Pour Mylene Mariette, c’est évident : avec ces sons d’incubation, les parents alertent. « Attention, il fait chaud dehors, préparez-vous à cet environnement hostile ! », semblent-ils prévenir. « La chose la plus remarquable concernant ces sons émis par les pinsons zèbres, précise la chercheuse, c'est que le signal donné par les parents aux embryons fournit de l'information qui les prépare à la vie, après la naissance. Cela ne déclenche par une réponse immédiate, c'est un signal en anticipation. »

Protection contre les prédateurs

Ce type de communication acoustique prénatale a également été mise en évidence chez d’autres espèces d’oiseaux, notamment chez les mérions superbes (Malurus cyaneus), des passereaux endémiques de l’Australie. Chez cette espèce, les chants de la mère sont mémorisés par les embryons [4]. Après l’éclosion, les oisillons qui ont entendu ces chants – et les ont appris – reçoivent davantage de nourriture de leur mère quand ils réclament, alors que des parasites (de type coucou) ou des mérions ayant été incubés par un autre parent, en reçoivent moins, indiquant qu’il existe une sorte de signature dans les cris de réclamation.

Le crocodile du Nil (Crocodylus niloticus), lui aussi, utilise la communication acoustique prénatale. Mais dans ce cas, ce sont les embryons qui émettent les sons [5]. Des chercheurs de l’université de Saint-Étienne ont en effet montré que ces derniers correspondent à un signal indiquant une éclosion imminente. Ils permettent de synchroniser l’éclosion de l’ensemble de la portée mais aussi de solliciter la mère qui va venir déterrer les oeufs enfouis dans le sable et fournir une assistance à sa progéniture. Des actions qui diminuent les risques de se faire attaquer par un prédateur.

Dans le cas des organismes ovipares (qui produisent des oeufs qui se développent à l’extérieur du corps), le recours à la communication acoustique est fort utile car les autres moyens de communication, de types biochimiques ou hormonaux, ne sont pas possibles.

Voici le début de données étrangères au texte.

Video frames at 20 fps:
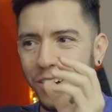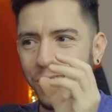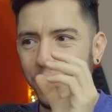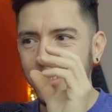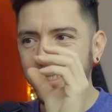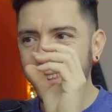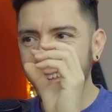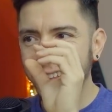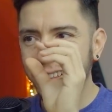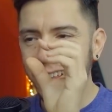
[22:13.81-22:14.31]

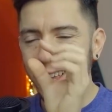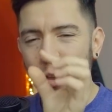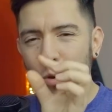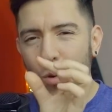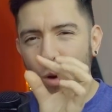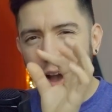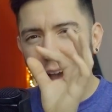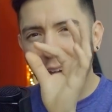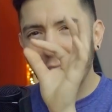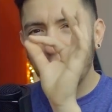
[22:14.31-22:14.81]
in the
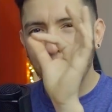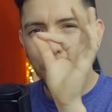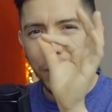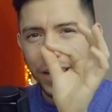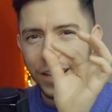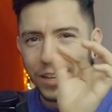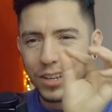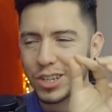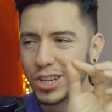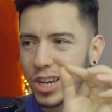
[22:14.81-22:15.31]
UI and
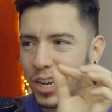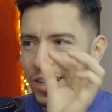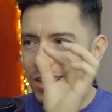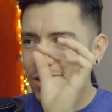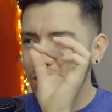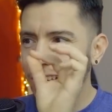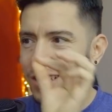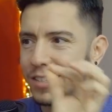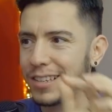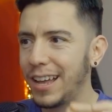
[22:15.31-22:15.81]
making
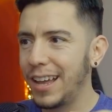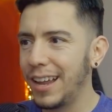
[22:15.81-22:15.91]
changes,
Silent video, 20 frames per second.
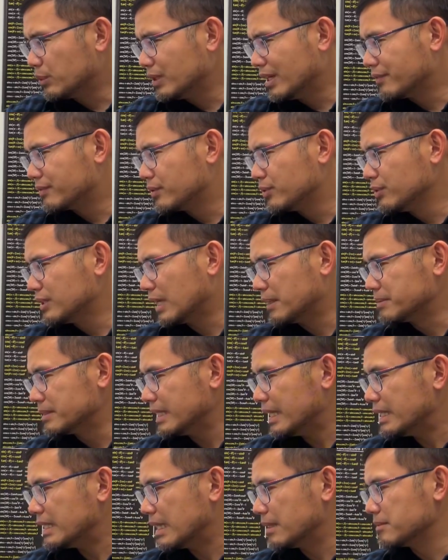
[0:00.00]
we have 2 times
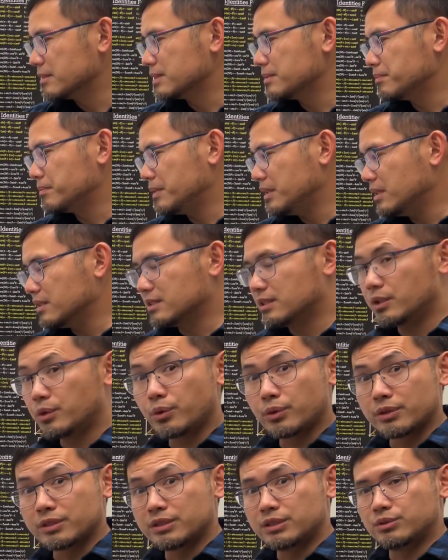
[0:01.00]
a times b is
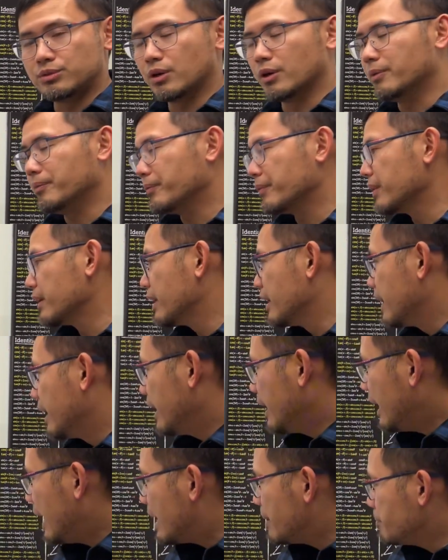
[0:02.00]
equal to 0.
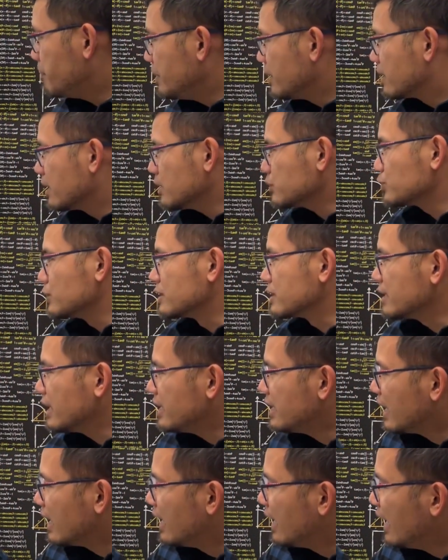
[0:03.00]
And because we
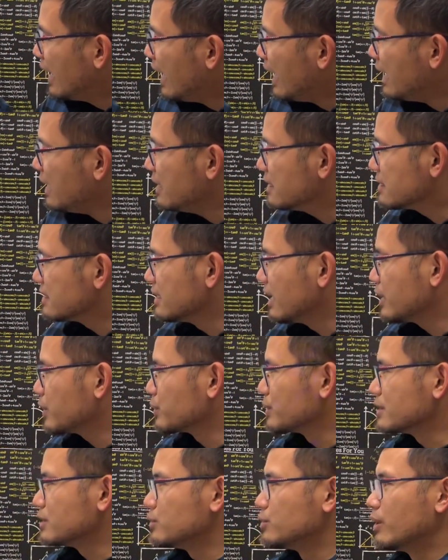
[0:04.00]
said that a is not
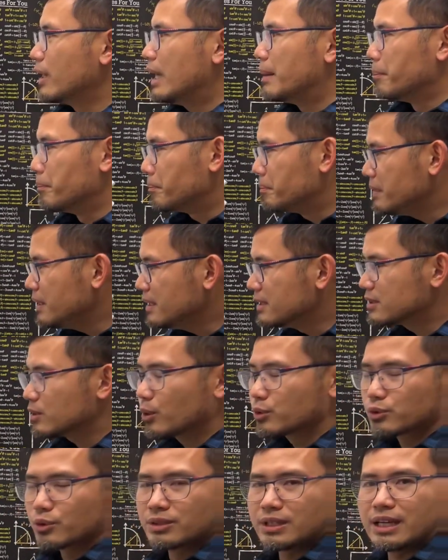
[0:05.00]
equal to 0 and b is
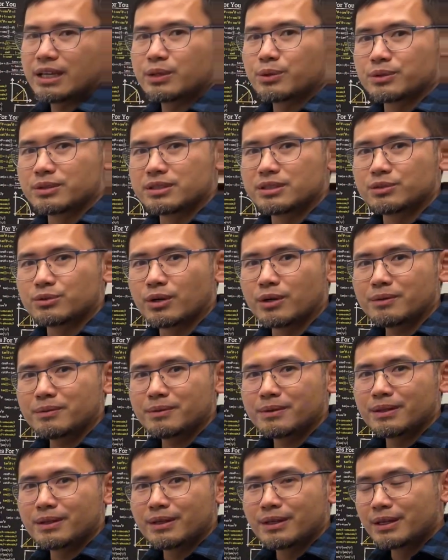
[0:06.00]
also not equal to 0,
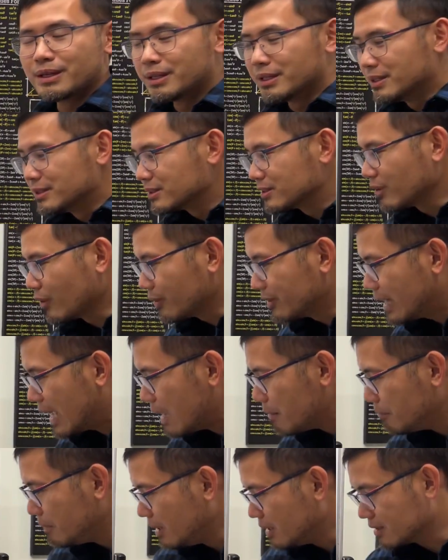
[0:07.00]
so
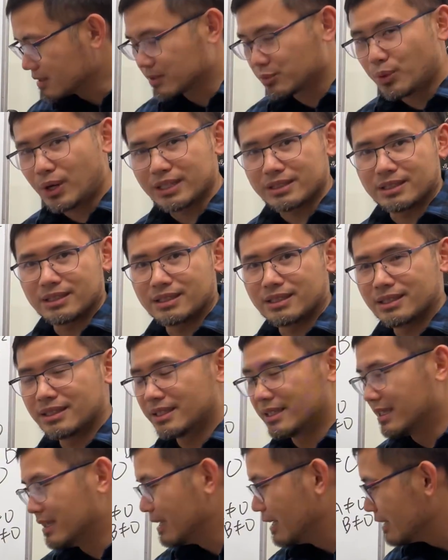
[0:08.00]
that means what?
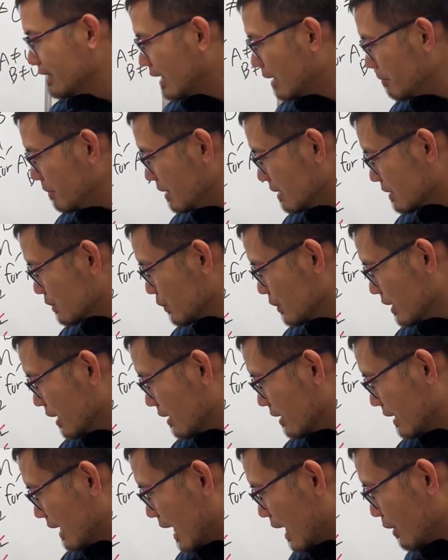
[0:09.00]
That means we
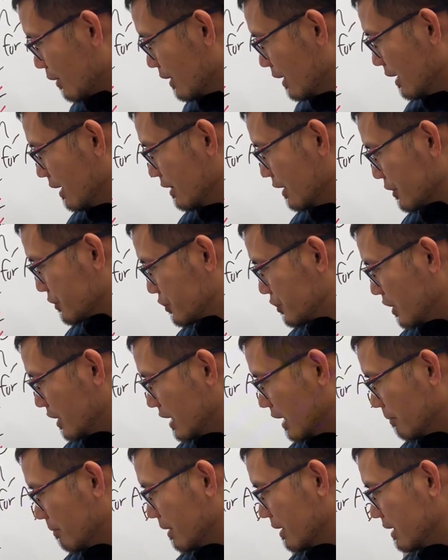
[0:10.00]
can now
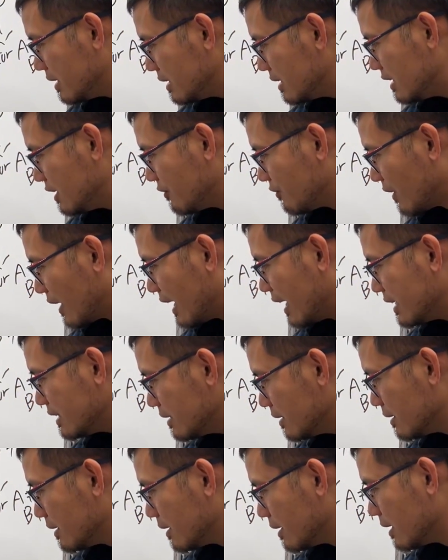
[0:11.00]
legitimately
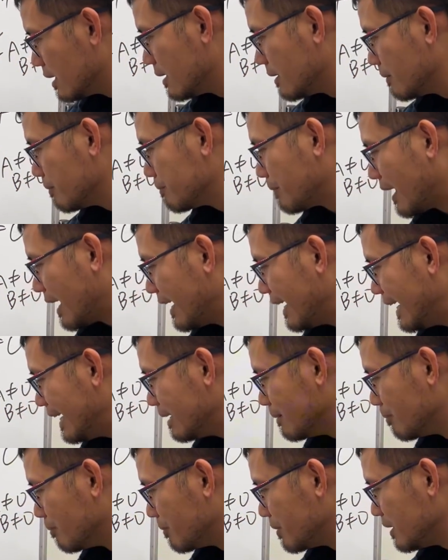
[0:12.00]
divide by a
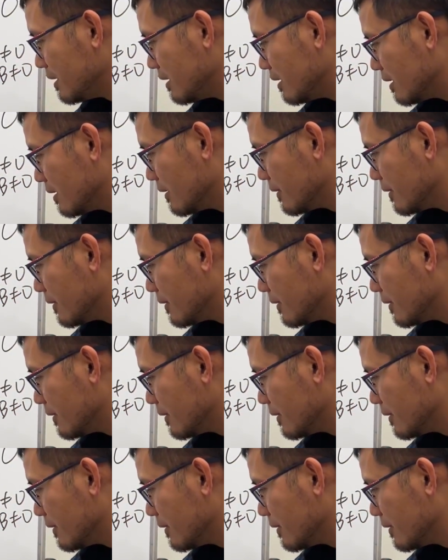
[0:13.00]
and b.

Ces études montrent une fois de plus l’importance de la communication sonore chez les animaux et à quel point leur vie peut être perturbée voire mise en danger par le bruit.

*Les oiseaux émettent plusieurs types de sons dont les plus connus sont les chants, longs et mélodieux, et les cris de contact, brefs et simples, signalant généralement leur présence.